*** Opening of DATA TO PROCESS ***
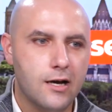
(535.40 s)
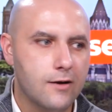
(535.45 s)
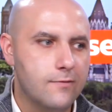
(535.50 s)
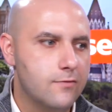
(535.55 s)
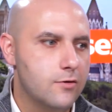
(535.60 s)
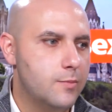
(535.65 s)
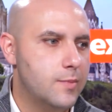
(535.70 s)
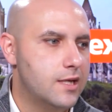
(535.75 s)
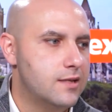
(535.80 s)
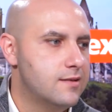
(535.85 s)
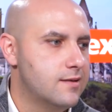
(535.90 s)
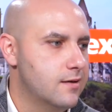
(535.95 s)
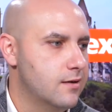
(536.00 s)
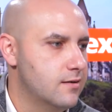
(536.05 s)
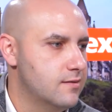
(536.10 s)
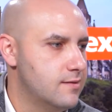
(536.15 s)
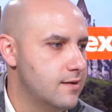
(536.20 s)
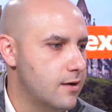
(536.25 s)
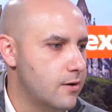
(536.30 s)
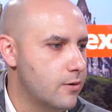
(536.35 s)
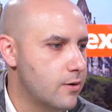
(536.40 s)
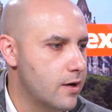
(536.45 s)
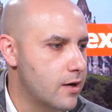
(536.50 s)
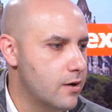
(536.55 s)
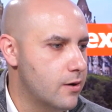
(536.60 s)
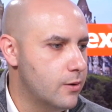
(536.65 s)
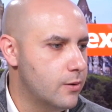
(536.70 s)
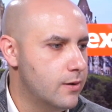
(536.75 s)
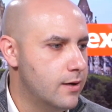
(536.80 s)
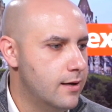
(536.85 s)
government in
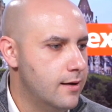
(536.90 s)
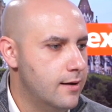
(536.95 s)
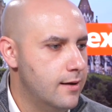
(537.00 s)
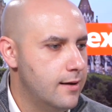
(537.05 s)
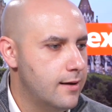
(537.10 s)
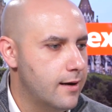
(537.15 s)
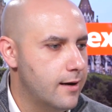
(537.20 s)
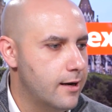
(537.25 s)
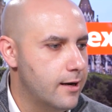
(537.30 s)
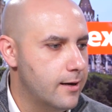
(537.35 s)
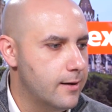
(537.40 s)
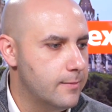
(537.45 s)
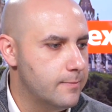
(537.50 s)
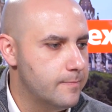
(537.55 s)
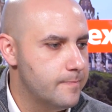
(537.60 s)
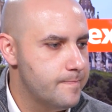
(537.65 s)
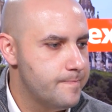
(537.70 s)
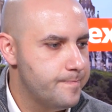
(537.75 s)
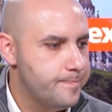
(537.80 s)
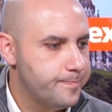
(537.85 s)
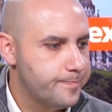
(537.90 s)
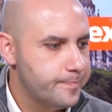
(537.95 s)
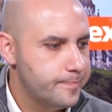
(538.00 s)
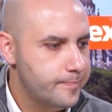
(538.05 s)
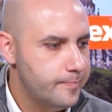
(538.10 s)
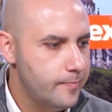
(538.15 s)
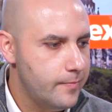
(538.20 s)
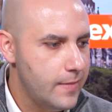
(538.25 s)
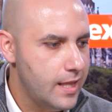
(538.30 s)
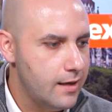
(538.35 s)
Ontario, um,
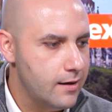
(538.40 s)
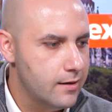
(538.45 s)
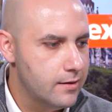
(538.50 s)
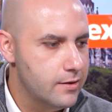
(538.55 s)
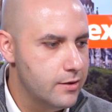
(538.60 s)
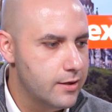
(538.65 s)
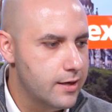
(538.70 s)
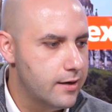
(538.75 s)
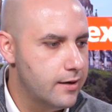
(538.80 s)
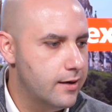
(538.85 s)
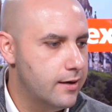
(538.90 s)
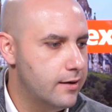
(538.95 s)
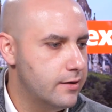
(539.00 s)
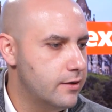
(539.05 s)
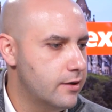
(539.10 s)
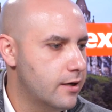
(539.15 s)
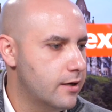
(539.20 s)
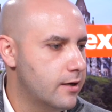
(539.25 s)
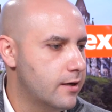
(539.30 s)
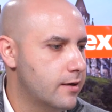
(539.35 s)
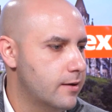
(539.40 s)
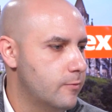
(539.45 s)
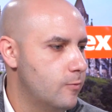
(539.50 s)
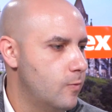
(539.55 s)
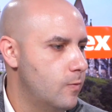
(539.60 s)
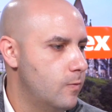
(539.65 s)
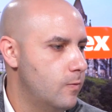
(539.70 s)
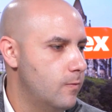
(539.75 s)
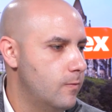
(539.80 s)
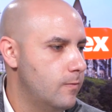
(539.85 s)
you gotta you gotta
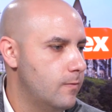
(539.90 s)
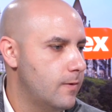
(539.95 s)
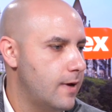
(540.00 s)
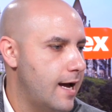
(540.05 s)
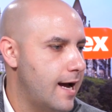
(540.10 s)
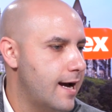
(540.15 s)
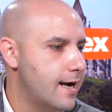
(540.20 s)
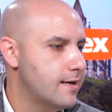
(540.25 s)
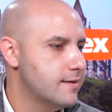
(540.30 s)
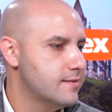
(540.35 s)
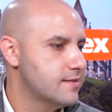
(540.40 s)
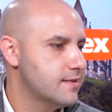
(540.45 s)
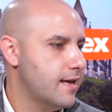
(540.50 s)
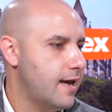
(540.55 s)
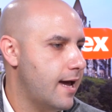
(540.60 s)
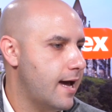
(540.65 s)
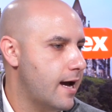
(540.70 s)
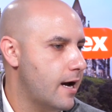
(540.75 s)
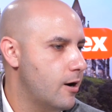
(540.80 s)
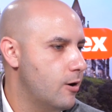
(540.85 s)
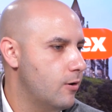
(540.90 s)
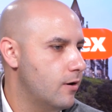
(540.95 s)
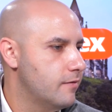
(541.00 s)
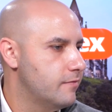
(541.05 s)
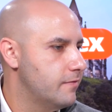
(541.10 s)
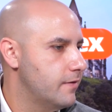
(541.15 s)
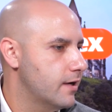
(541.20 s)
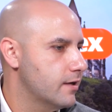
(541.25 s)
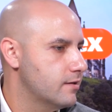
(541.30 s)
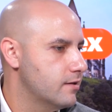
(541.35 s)
ask how
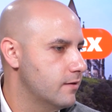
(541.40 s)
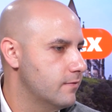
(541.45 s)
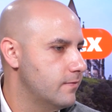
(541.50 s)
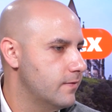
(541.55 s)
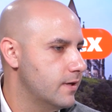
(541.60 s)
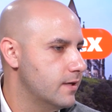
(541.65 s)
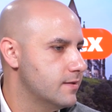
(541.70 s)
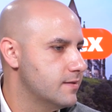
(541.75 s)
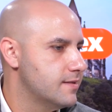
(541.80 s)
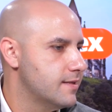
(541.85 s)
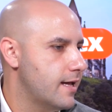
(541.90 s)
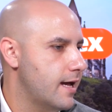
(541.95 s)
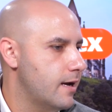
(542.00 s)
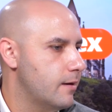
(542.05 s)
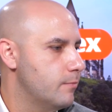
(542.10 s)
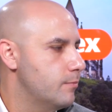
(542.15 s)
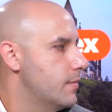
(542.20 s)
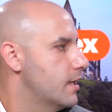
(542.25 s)
effective is that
*** Close of DATA TO PROCESS ***
TASK REQUIREMENTS:
Please copy out each line above exactly as written, but not the pictures.

ANSWER FOR THIS EXERCISE:
(535.40 s)
(535.45 s)
(535.50 s)
(535.55 s)
(535.60 s)
(535.65 s)
(535.70 s)
(535.75 s)
(535.80 s)
(535.85 s)
(535.90 s)
(535.95 s)
(536.00 s)
(536.05 s)
(536.10 s)
(536.15 s)
(536.20 s)
(536.25 s)
(536.30 s)
(536.35 s)
(536.40 s)
(536.45 s)
(536.50 s)
(536.55 s)
(536.60 s)
(536.65 s)
(536.70 s)
(536.75 s)
(536.80 s)
(536.85 s)
government in
(536.90 s)
(536.95 s)
(537.00 s)
(537.05 s)
(537.10 s)
(537.15 s)
(537.20 s)
(537.25 s)
(537.30 s)
(537.35 s)
(537.40 s)
(537.45 s)
(537.50 s)
(537.55 s)
(537.60 s)
(537.65 s)
(537.70 s)
(537.75 s)
(537.80 s)
(537.85 s)
(537.90 s)
(537.95 s)
(538.00 s)
(538.05 s)
(538.10 s)
(538.15 s)
(538.20 s)
(538.25 s)
(538.30 s)
(538.35 s)
Ontario, um,
(538.40 s)
(538.45 s)
(538.50 s)
(538.55 s)
(538.60 s)
(538.65 s)
(538.70 s)
(538.75 s)
(538.80 s)
(538.85 s)
(538.90 s)
(538.95 s)
(539.00 s)
(539.05 s)
(539.10 s)
(539.15 s)
(539.20 s)
(539.25 s)
(539.30 s)
(539.35 s)
(539.40 s)
(539.45 s)
(539.50 s)
(539.55 s)
(539.60 s)
(539.65 s)
(539.70 s)
(539.75 s)
(539.80 s)
(539.85 s)
you gotta you gotta
(539.90 s)
(539.95 s)
(540.00 s)
(540.05 s)
(540.10 s)
(540.15 s)
(540.20 s)
(540.25 s)
(540.30 s)
(540.35 s)
(540.40 s)
(540.45 s)
(540.50 s)
(540.55 s)
(540.60 s)
(540.65 s)
(540.70 s)
(540.75 s)
(540.80 s)
(540.85 s)
(540.90 s)
(540.95 s)
(541.00 s)
(541.05 s)
(541.10 s)
(541.15 s)
(541.20 s)
(541.25 s)
(541.30 s)
(541.35 s)
ask how
(541.40 s)
(541.45 s)
(541.50 s)
(541.55 s)
(541.60 s)
(541.65 s)
(541.70 s)
(541.75 s)
(541.80 s)
(541.85 s)
(541.90 s)
(541.95 s)
(542.00 s)
(542.05 s)
(542.10 s)
(542.15 s)
(542.20 s)
(542.25 s)
effective is that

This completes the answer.